Report each line of the listing below that holds "different".
---
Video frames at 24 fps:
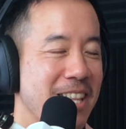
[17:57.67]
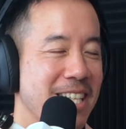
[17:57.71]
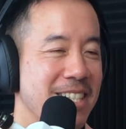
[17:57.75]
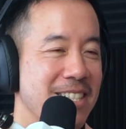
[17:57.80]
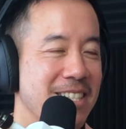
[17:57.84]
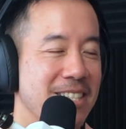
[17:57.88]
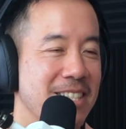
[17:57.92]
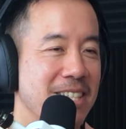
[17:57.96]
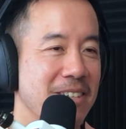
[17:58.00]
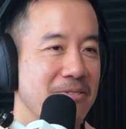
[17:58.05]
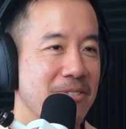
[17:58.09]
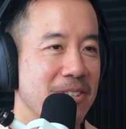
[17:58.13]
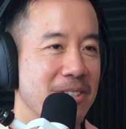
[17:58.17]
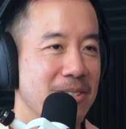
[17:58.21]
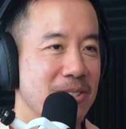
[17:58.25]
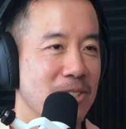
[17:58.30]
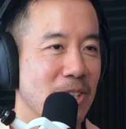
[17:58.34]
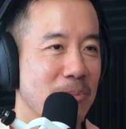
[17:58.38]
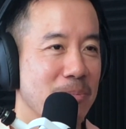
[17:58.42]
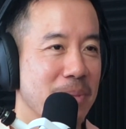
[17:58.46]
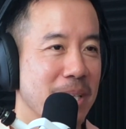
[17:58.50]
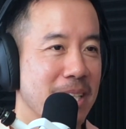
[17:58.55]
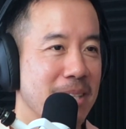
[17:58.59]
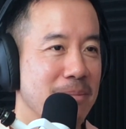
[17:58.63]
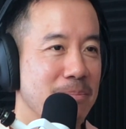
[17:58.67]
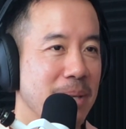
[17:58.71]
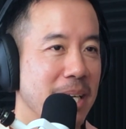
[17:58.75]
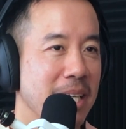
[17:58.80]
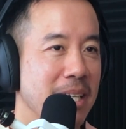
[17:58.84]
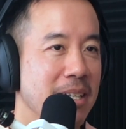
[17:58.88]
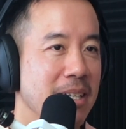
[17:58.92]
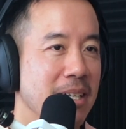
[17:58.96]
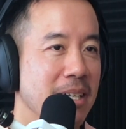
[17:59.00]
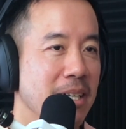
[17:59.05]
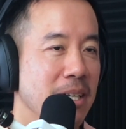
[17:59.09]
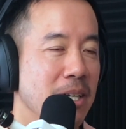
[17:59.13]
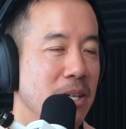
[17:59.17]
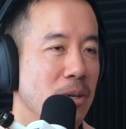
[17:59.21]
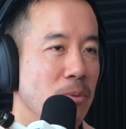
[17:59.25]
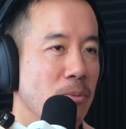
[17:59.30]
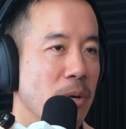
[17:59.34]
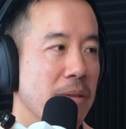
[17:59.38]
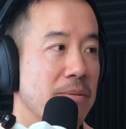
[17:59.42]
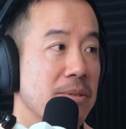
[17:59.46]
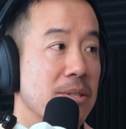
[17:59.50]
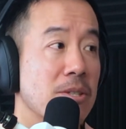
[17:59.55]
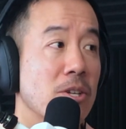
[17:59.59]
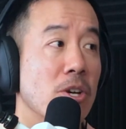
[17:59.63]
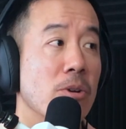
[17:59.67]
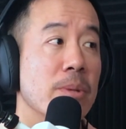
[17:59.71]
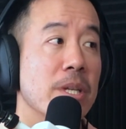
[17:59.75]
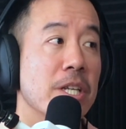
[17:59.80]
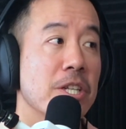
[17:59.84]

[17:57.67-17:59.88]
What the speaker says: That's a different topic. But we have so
---
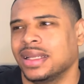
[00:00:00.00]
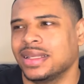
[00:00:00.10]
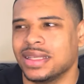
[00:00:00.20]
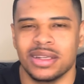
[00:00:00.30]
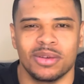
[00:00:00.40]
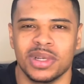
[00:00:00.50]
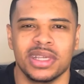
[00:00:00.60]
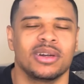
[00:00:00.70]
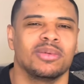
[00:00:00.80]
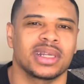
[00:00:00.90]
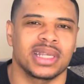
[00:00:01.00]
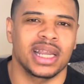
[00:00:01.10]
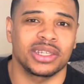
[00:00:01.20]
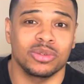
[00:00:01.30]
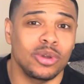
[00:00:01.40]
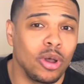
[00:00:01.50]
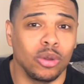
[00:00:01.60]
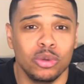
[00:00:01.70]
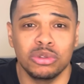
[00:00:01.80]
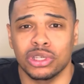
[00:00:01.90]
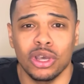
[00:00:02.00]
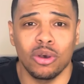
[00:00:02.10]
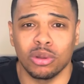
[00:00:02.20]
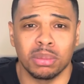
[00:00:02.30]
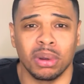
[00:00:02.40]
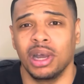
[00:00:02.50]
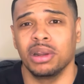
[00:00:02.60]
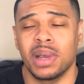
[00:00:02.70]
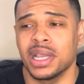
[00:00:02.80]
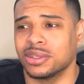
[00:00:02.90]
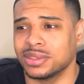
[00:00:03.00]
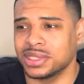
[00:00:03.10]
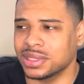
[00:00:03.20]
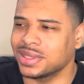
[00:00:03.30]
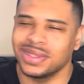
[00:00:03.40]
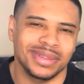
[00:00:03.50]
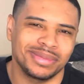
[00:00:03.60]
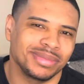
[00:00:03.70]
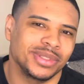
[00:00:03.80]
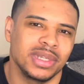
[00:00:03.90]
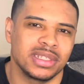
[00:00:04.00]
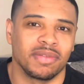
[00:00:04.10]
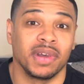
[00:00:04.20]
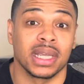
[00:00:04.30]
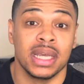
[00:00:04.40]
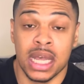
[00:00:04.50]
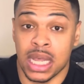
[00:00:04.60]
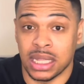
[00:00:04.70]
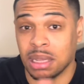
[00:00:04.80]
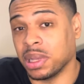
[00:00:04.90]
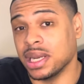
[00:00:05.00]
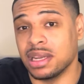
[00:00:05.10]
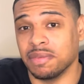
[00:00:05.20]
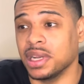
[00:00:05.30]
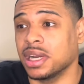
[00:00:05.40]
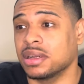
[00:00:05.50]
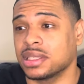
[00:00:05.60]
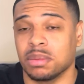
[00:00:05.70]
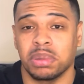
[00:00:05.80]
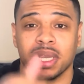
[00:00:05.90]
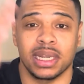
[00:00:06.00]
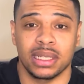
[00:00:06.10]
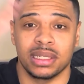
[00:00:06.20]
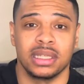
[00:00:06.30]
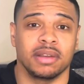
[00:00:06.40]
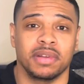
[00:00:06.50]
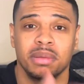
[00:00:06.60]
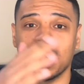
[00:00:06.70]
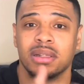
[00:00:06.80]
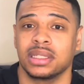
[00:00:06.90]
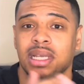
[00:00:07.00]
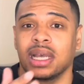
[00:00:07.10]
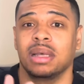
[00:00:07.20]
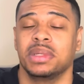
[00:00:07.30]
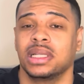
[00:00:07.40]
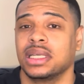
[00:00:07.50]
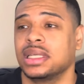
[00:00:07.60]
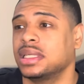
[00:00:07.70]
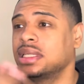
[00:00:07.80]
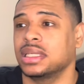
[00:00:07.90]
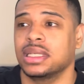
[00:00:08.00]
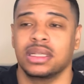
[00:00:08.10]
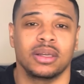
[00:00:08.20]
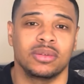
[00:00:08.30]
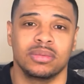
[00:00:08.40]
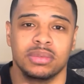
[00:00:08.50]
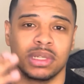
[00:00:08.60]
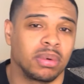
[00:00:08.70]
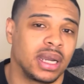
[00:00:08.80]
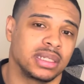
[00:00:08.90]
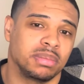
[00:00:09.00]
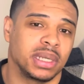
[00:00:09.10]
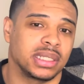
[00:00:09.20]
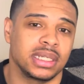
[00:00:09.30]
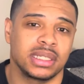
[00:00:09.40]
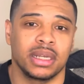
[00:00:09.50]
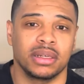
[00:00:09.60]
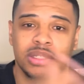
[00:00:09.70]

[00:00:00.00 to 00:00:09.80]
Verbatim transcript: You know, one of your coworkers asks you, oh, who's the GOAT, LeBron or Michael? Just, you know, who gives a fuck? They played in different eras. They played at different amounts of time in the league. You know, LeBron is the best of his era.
---
- _RESULT OF THE EXERCISE_
What the speaker says: That's a different topic. But we have so
Verbatim transcript: You know, one of your coworkers asks you, oh, who's the GOAT, LeBron or Michael? Just, you know, who gives a fuck? They played in different eras. They played at different amounts of time in the league. You know, LeBron is the best of his era.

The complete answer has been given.